Cavalo também é gente. Cerca de 240 cavalos se encontram de quarentena no quartel da Polícia Militar na região da Luz, centro de São Paulo, com o risco de serem sacrificados com injeções letais. Há 7 anos surgiram relatos de casos ocorridos no interior do estado e em Pernambuco de uma epidemia. Em uma análise preliminar, 36 desses animais estavam sob suspeita de terem contraído o mormo, uma doença que ataca o sistema respiratório e compromete pulmões, com risco de até passar para seres humanos.

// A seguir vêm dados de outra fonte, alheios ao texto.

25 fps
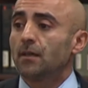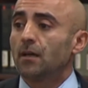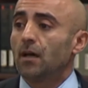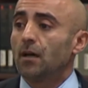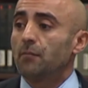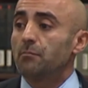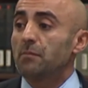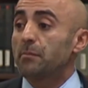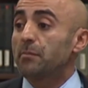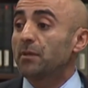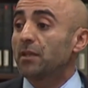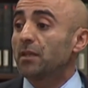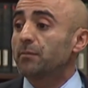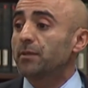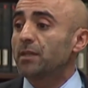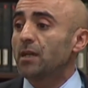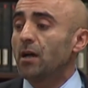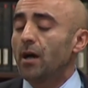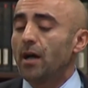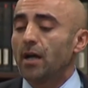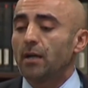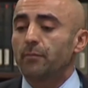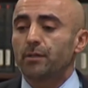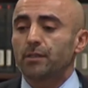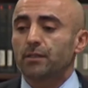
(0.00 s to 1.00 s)
uh, maybe a little bit
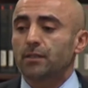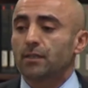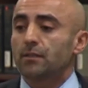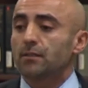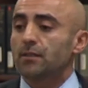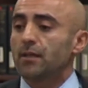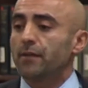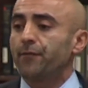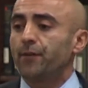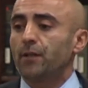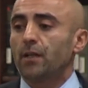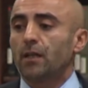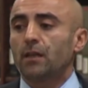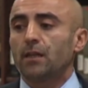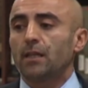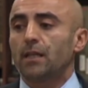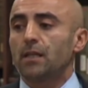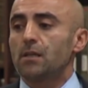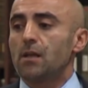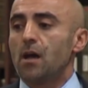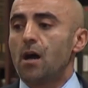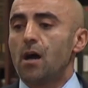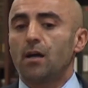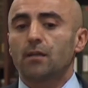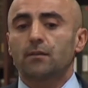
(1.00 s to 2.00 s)
higher, but they're
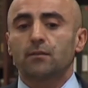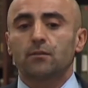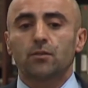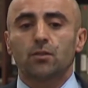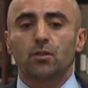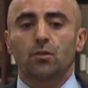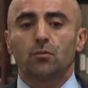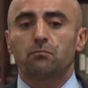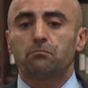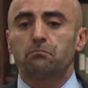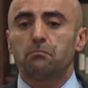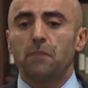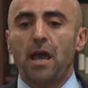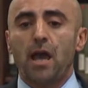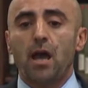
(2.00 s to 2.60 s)
definitely not, you know,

Cavalos que andam montados por policiais militares fizeram estragos anos atrás. Foram utilizados para invadir a Pontifícia Universidade Católica, a PUC paulista, sob ordens do então secretário da Segurança Pública, coronel de Exército Erasmo Dias. Em uma entrevista na placidez de seu gabinete, perguntei a ele a respeito de queixa de moradores de que os bichinhos sujavam a cidade, ao que ele espumou de raiva e se saiu com essa: "O que o senhor prefere, que os bichos sujem as calçadas ou que os bandidos lhe metam uma arma na cara?".

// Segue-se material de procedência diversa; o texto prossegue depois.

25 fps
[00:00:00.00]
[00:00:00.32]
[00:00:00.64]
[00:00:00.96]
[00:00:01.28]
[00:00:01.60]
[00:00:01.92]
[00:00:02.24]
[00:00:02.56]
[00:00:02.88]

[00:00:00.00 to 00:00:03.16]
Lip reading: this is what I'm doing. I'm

Sugeri a alguns parlamentares apresentar projeto retirando dos cavalos essas funções de patrulhamento da cidade. Ninguém se sensibilizou.
Um dia trabalhei em gabinete com um coronel da Polícia Militar que explicou a função desse tipo de patrulhamento: dar ao cidadão a sensação de segurança. Ao ver da janela de um apartamento aqueles grupos de cavalos trotando nas ruas da cidade, o contribuinte tem a sensação de que está seguro, que nada de mal acontecerá à sua vida.
Ah, bom!

domingo, 2 de março de 2014

Bernardo Cabral



Acompanhei a Constituinte como repórter da Veja e depois do Estadão. Uma das lições que um repórter de Política aprende é cultivar suas fontes. Foi o que fiz com o relator dos trabalhos, o deputado federal Bernardo Cabral. Ele me convidava para almoçarmos no restaurante da Câmara, onde nos reuníamos com o querido amigo, o saudoso Flamarion Mossri, cunhado do José Dirceu, da sucursal de Brasília, experiente na arte de entrevistar políticos da velha guarda. Flamarion e Cabral se conheciam desde os anos 1960, vejam só, e conservavam no mesmo grupo velhas amizades,  deputados paulistas Mario Covas, Franco Montoro e Ulysses Guimarães.

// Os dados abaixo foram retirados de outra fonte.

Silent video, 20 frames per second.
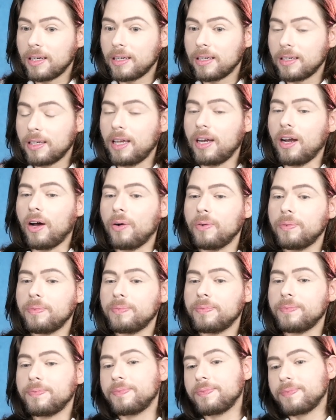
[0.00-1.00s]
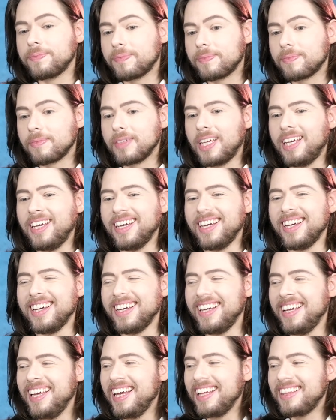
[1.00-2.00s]
You know,
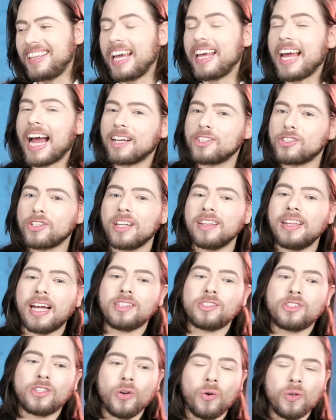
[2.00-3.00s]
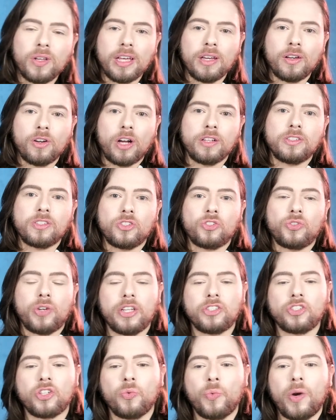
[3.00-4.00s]
they actually, that's the only
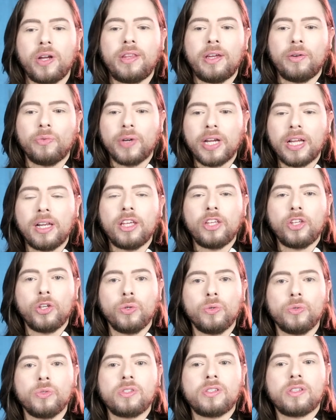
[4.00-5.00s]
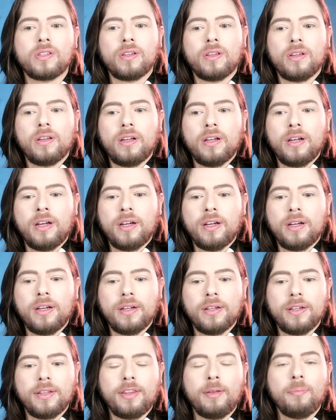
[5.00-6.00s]
concentration where they really use
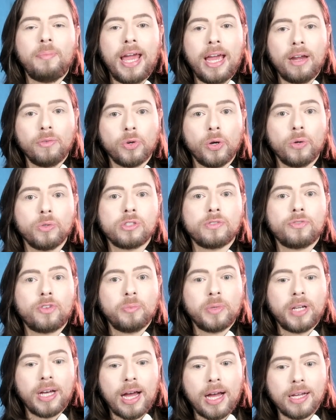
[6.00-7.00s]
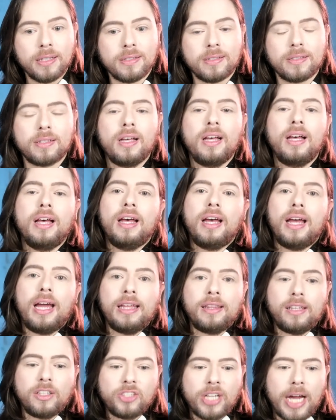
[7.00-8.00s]
the May Rose from Grasse
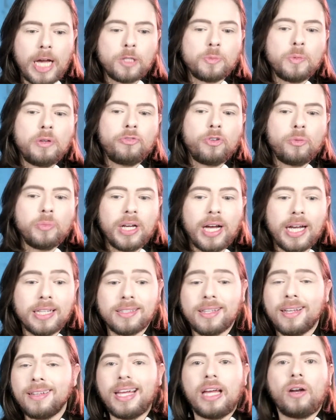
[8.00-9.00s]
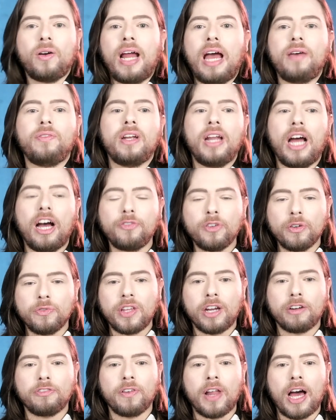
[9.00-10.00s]
and the Jasmine from Grasse. They don't have enough of
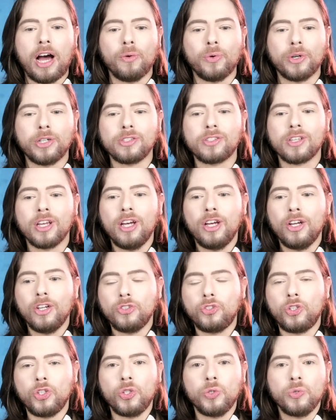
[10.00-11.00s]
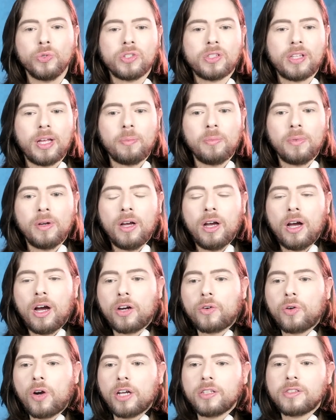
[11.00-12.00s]
their flowers to use them
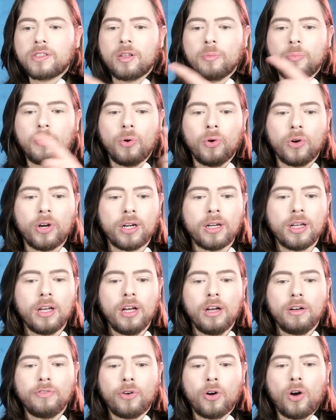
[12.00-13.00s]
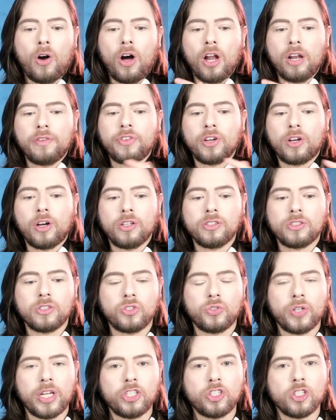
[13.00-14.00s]
across the board for all of the
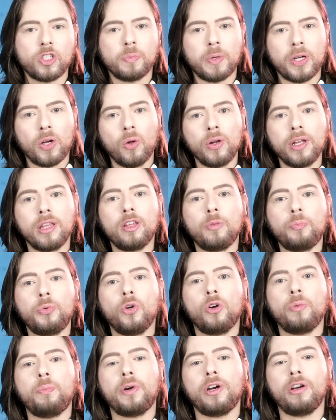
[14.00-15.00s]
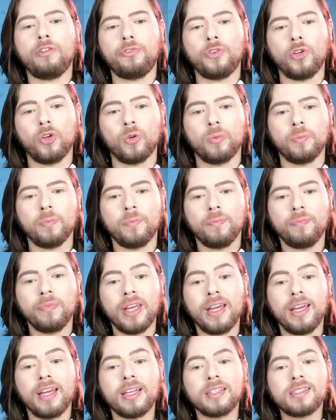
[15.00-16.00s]
concentrations, but only the pure perfume
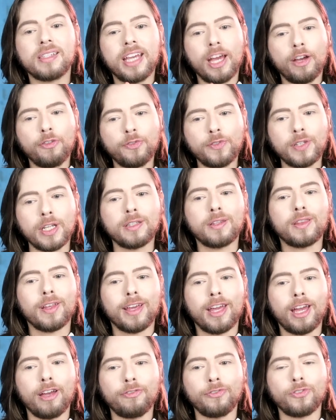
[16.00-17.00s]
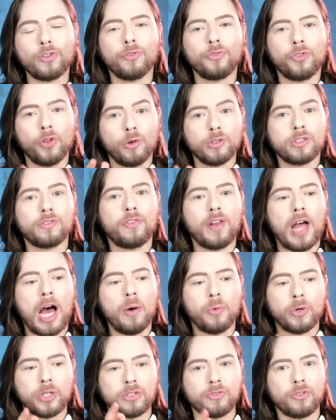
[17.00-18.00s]
is gifted the gift of those
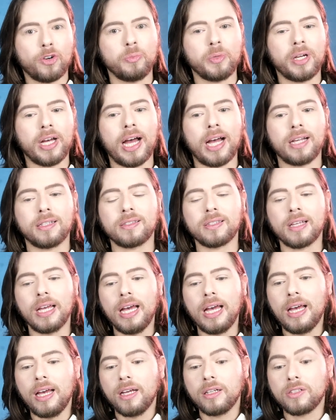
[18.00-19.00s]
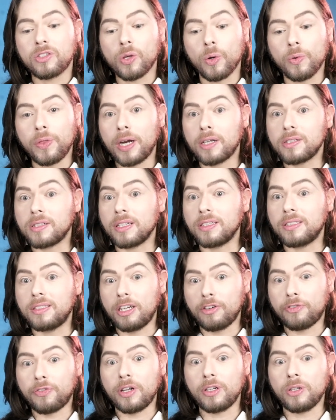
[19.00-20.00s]
flowers from Grasse. So there's a
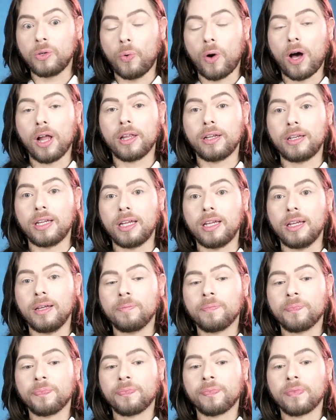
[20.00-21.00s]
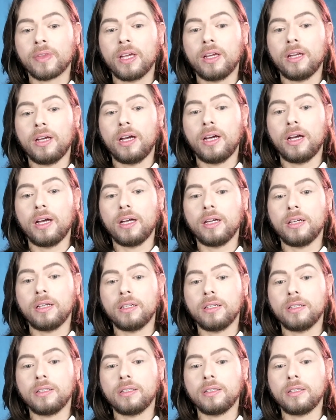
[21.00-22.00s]
different quality
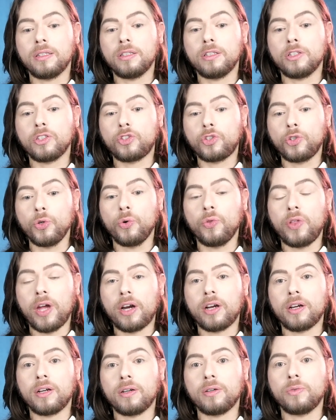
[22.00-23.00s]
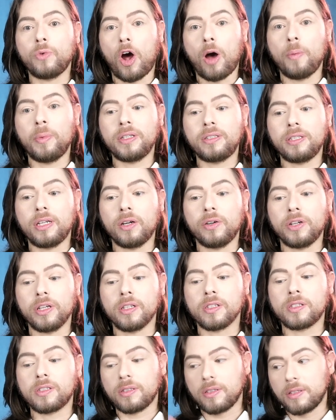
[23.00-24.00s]
to their raw
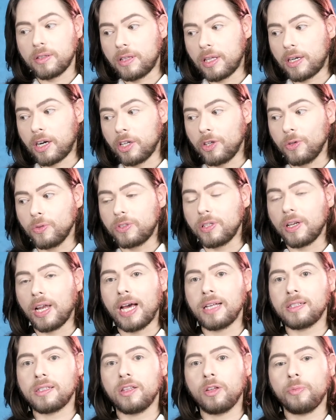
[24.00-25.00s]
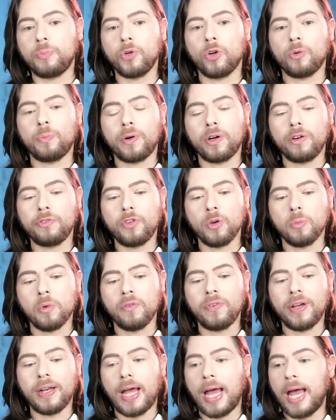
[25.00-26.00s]
materials that are utilized in the pure perfume
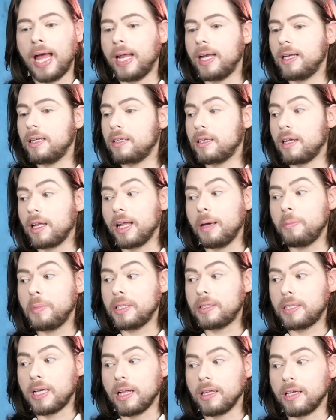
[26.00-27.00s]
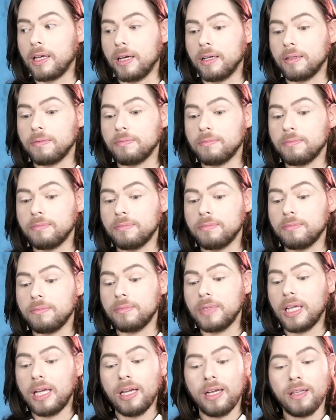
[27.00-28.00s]
of it. And let me tell you,
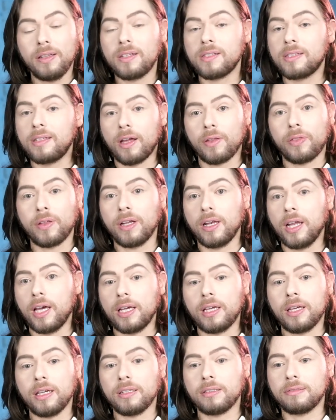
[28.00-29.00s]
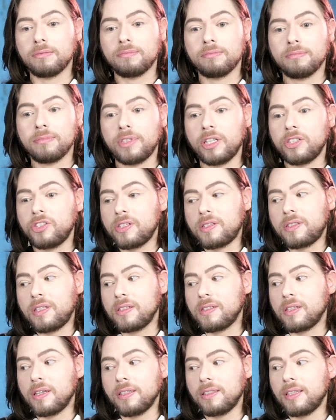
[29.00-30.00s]
there's nothing like it. There just
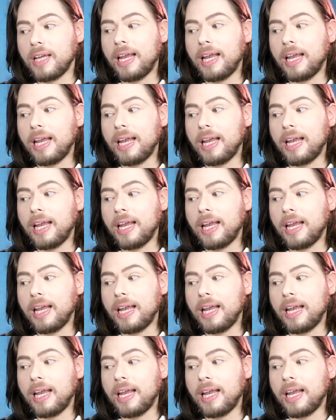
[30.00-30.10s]
isn't.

Vez ou outra dava uma passada no gabinete de Bernardo Cabral para saber das novidades. Uma das vezes ouvi ele dizer para a mulher que estava "com aquele repórter de São Paulo, lembra?, o Rivaldo, e vamos sair para jantar". Não jantamos nem havíamos combinado nada. Mas, tudo bem.
Certo dia, Bernardo Cabral foi ao programa "Roda Viva" e o diretor do Estadão, Oliveiros S. Ferreira, fez uma pergunta que deixaria o entrevistado constrangido: queria saber por que o então presidente José Sarney havia conquistado 5 anos de mandato sem que o Congresso soubesse. Resposta no ar: "Não é verdade que não sabíamos, é só ler o Estadão que o Senhor dirige e ver que saiu matéria do Rivaldo onde eu afirmei que Sarney governaria por 5 anos".
No dia seguinte ao cruzarmos nos corredores do Estadão, Oliveiros me deu um abraço, o primeiro que ganhei de uma alta patente no jornalismo. Grande Oli!
Hoje Bernardo Cabral assessora a Federação do Comércio do Rio de Janeiro.